Cuenta la leyenda que me quité la mamadera de mi boca, y con perfecta claridad pregunté al mamut que yacía en el piso: "¿Te caizzzte, pelotudo?". Cuenta también la leyenda, que automáticamente huí de la escena del crimen verbal, y que mi mamá bajó ambas tapas del hinodoro para sentarse, cagándose de la risa.
Aparentemente a mi papá la pregunta le causó menos gracia que escuchar una partida de ajedréz por Radio Rivadavia, y no le tomó más de dos segundos decodificar mi inocente pregunta, levantarse del piso caliente como quien sale del subte a las diez de la mañana luego de haber propinado alguna que otra apoyadita.

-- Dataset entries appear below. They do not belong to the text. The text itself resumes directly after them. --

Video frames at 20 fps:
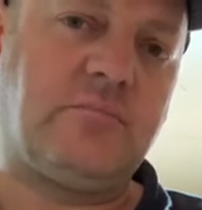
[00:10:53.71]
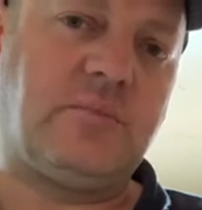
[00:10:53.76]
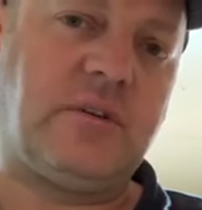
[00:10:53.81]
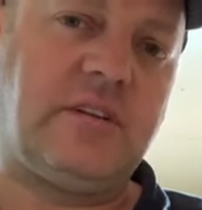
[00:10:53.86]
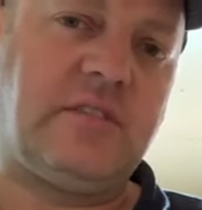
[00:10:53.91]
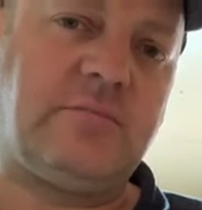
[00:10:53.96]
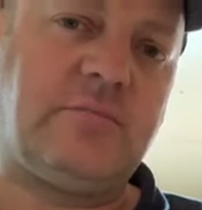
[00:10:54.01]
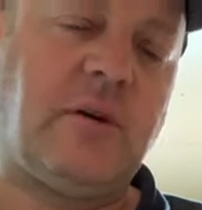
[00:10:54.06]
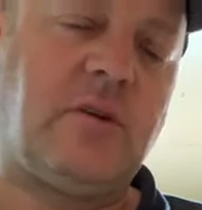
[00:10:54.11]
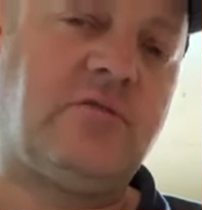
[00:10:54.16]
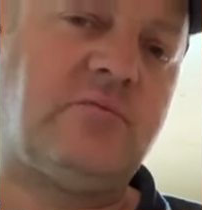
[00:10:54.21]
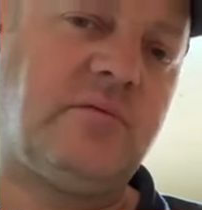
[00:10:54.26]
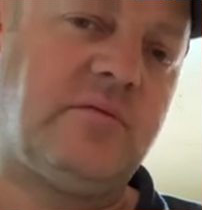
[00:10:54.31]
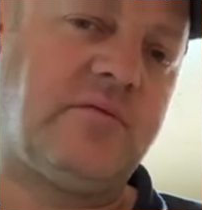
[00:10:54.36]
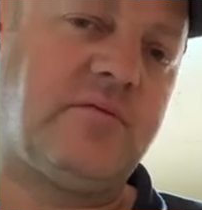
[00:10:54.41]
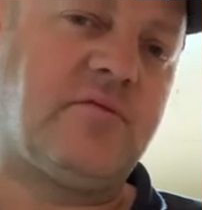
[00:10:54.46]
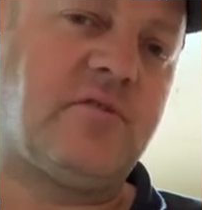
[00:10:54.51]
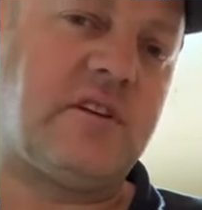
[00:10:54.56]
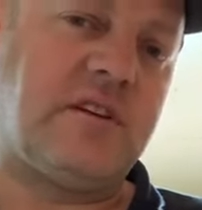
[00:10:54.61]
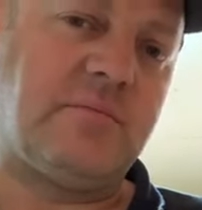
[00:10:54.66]
but it's supposed to be
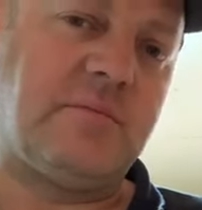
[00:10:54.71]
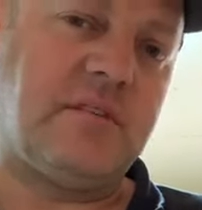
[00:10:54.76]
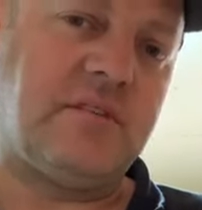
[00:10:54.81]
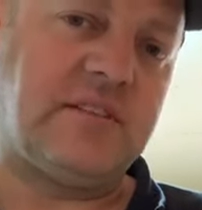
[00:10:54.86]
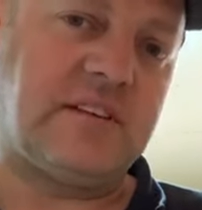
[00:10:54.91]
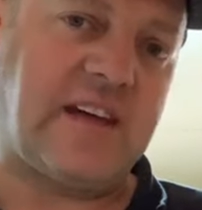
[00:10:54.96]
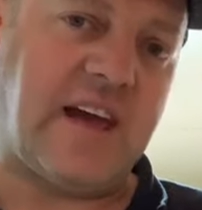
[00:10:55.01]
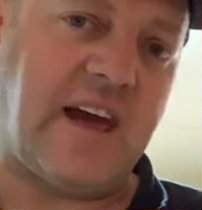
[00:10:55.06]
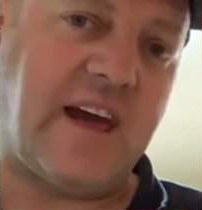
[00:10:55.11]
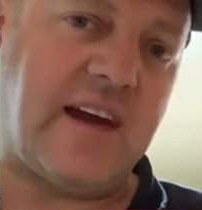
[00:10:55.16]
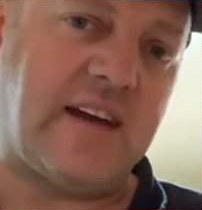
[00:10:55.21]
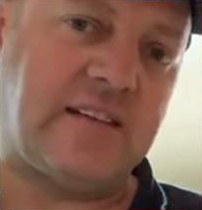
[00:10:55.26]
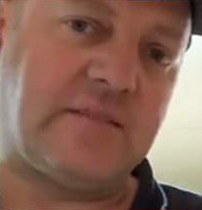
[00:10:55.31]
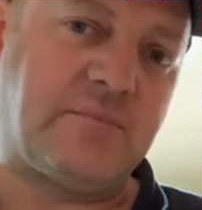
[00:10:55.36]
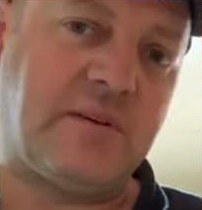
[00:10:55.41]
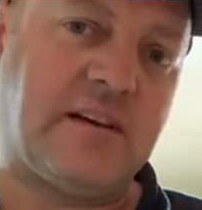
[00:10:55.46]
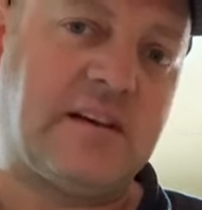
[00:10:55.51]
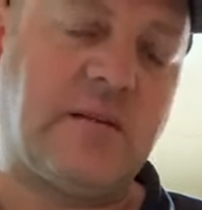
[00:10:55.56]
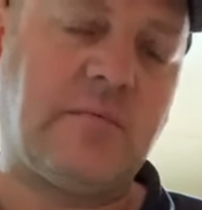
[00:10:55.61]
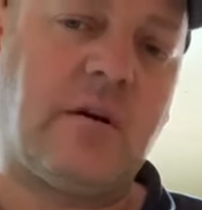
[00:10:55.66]
free, but it's a Cat S,
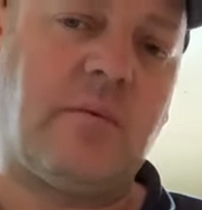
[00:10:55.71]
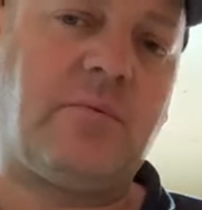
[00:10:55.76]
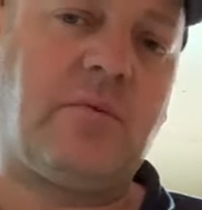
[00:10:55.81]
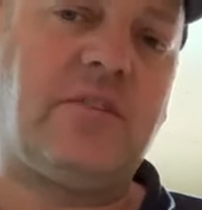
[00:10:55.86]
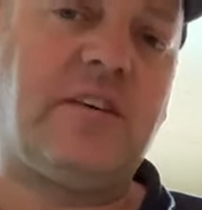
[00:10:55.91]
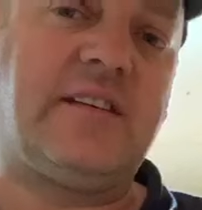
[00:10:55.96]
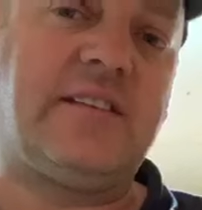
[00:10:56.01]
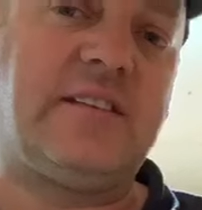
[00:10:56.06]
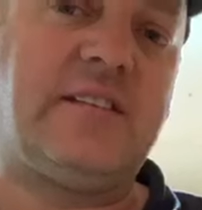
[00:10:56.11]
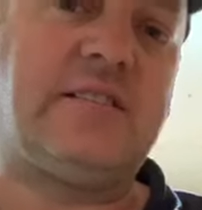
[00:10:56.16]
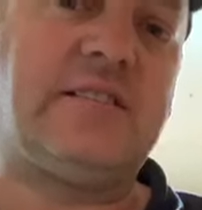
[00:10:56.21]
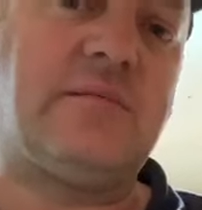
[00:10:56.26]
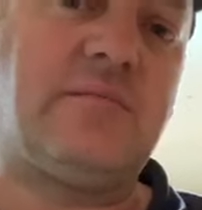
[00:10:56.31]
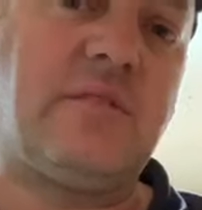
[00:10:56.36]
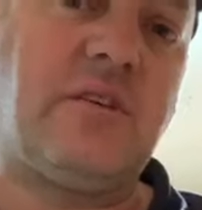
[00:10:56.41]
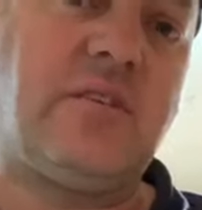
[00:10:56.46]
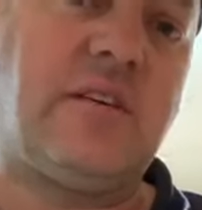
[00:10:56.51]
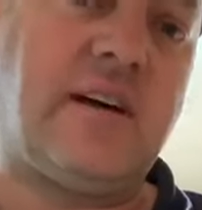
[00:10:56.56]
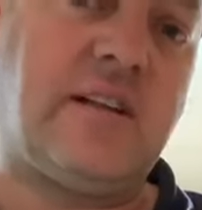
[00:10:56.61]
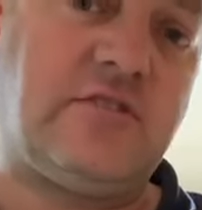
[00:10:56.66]
but it come up on their system
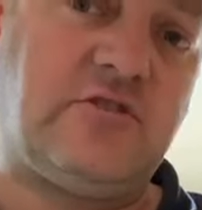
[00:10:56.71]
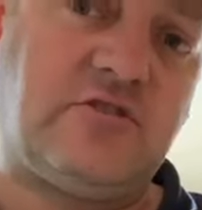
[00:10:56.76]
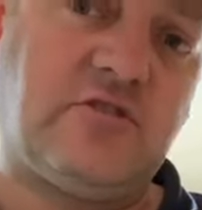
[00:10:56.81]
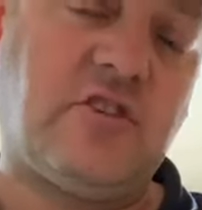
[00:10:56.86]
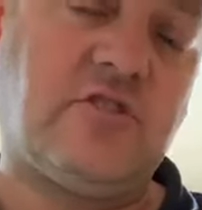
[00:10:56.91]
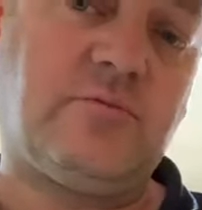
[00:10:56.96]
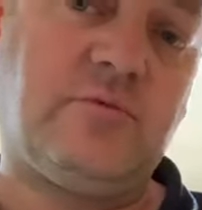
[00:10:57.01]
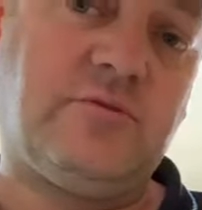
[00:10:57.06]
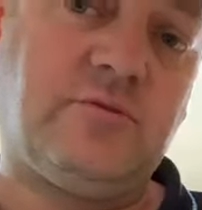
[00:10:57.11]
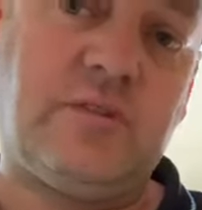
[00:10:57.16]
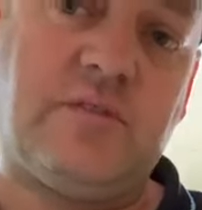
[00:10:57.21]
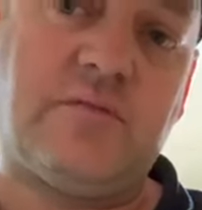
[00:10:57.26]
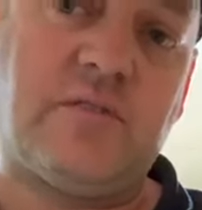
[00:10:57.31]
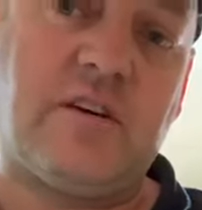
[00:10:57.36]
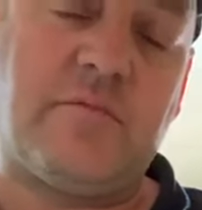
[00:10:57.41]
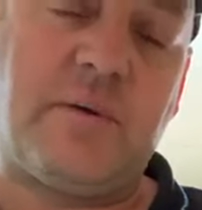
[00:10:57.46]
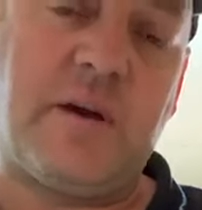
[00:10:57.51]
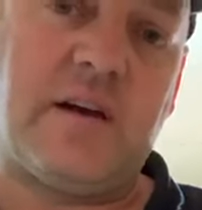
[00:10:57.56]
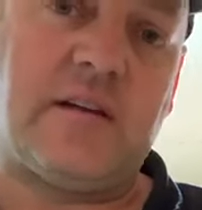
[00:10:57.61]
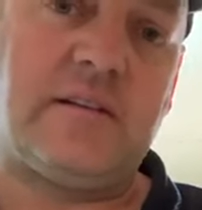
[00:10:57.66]
that they had to charge me
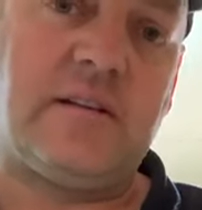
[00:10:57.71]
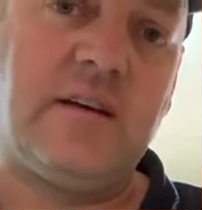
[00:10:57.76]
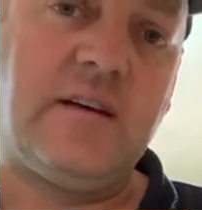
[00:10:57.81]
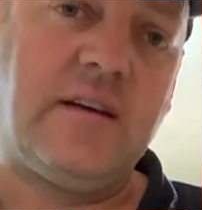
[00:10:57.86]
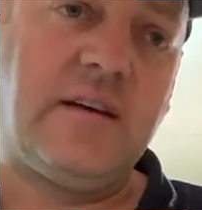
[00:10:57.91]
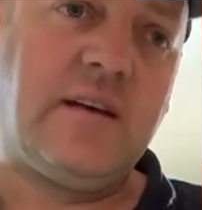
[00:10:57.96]
£25.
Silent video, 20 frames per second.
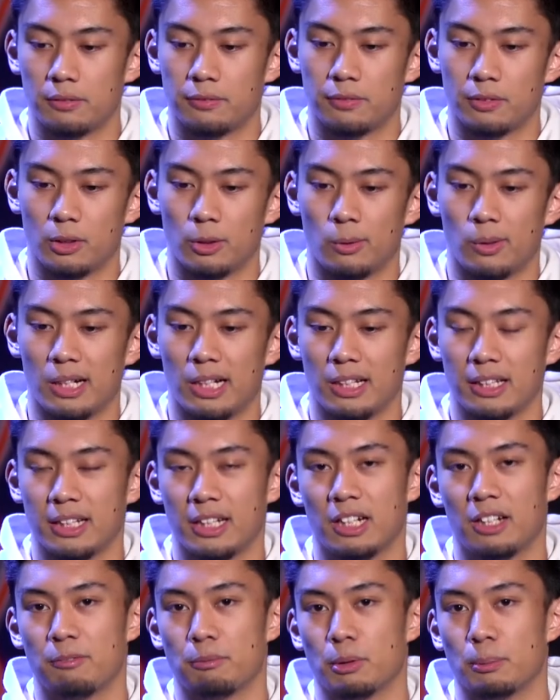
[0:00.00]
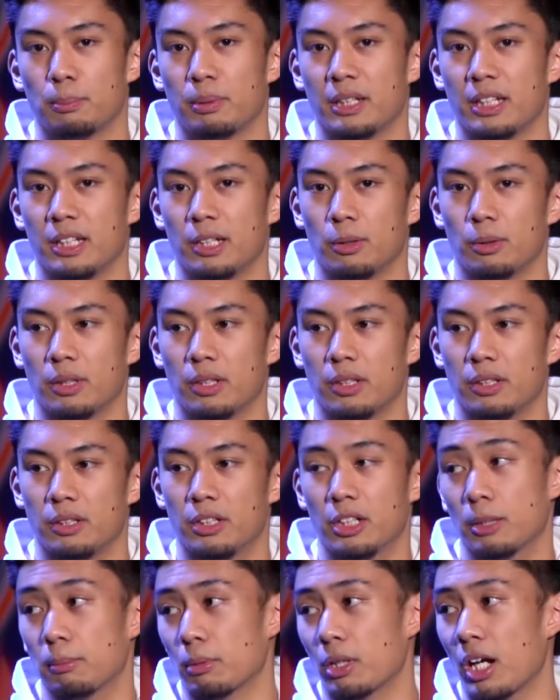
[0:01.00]
for a while now, I've been playing with
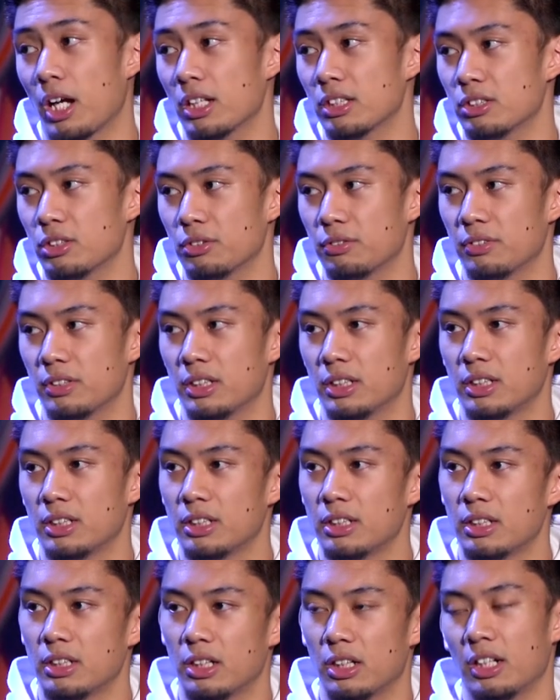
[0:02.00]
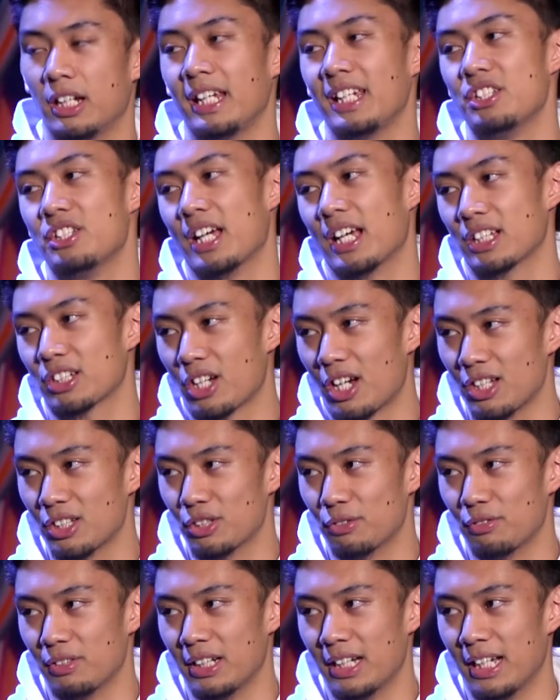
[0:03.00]
Durham crossover or Ajax
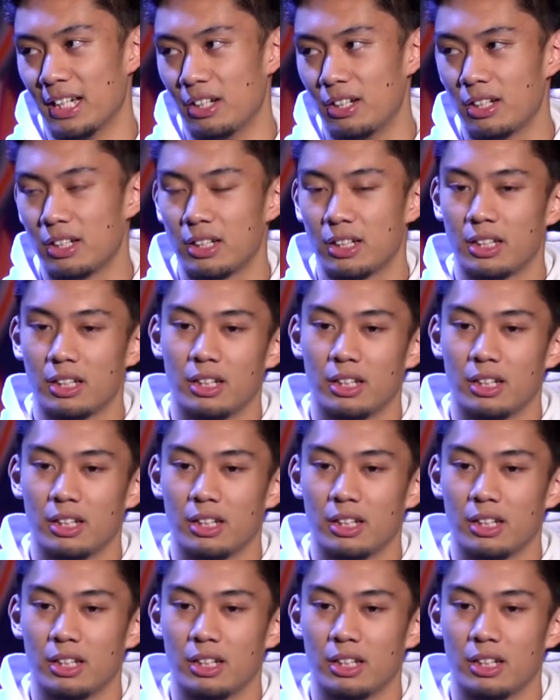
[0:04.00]
crossover now, mm-hmm.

Ya sus puteadas habían dejado de ser genéricas, al aire, sino que recaían directamente sobre mi tierna persona que luchaba por correr por el pasillo para no ser apresada y recibir, al menos, una felicitación por el oportunismo.
Mi papá se cayó ese día y pudo levantarse con mucha velocidad. Mi papá se cayó muchas veces y muchas más veces se levantó, algunas le tomaron más tiempo y en otras pudo levantarse solito, con todo el peso de la mochila encima. Y es un orgullo para mí que así sea, aunque en muchas oportunidades me cueste reconocerlo. Feliz Día, Gordo Motoneta. Te quiero.